En septembre 2017, l’ouragan Irma a frappé de plein fouet les îles de Saint-Barthélemy et de Saint-Martin, provoquant des difficultés d’accès aux produits de première nécessité dans les heures et les jours qui ont suivi la catastrophe. Le manque d’organisation et de réserves de nourriture a été à l’origine de scènes de violences et de pillages.
En mai 2018, les îles de la Désirade et de Terre-de-Bas, en Guadeloupe, ont vu leurs ports bloqués par l’arrivée d’immenses radeaux d’algues sargasses, les coupant presque entièrement du monde. Si le phénomène n’est pas ancien, il devrait s’accentuer dans les années à venir.
En décembre 2018, l’île de la Réunion a connu elle aussi une rupture d’approvisionnement en biens de première nécessité en raison du mouvement des « gilets jaunes ». Près d’un millier de conteneurs renfermant des produits frais, des matières premières destinées à la fabrication d’aliments pour animaux ou des médicaments et du matériel médical sont ainsi restés en attente de livraison.

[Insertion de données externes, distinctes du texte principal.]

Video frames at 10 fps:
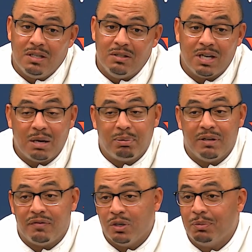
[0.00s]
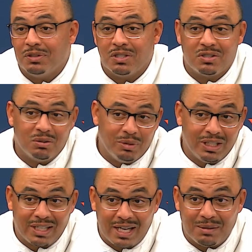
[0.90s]
you got to play field position to win
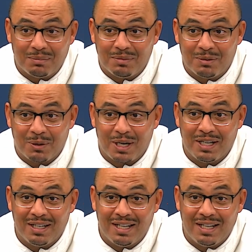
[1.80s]
the game, right?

Ces situations sont d’autant plus problématiques que les territoires d’outre-mer connaissent une dépendance croissante aux importations. Tous territoires confondus, les marchandises produites localement ne représentent que le quart des marchandises vendues par les distributeurs. Près de 95 % de ces marchandises sont d’ailleurs acheminées par voie maritime. Ces importations agroalimentaires sont rendues nécessaires par l’insuffisance de la production locale, malgré la mise en place de régimes d’aide. Il est donc, là aussi, nécessaire d’encourager davantage le développement des filières de diversification.
Compte tenu de ces éléments, notre groupe votera en faveur de l’adoption de cette proposition de résolution.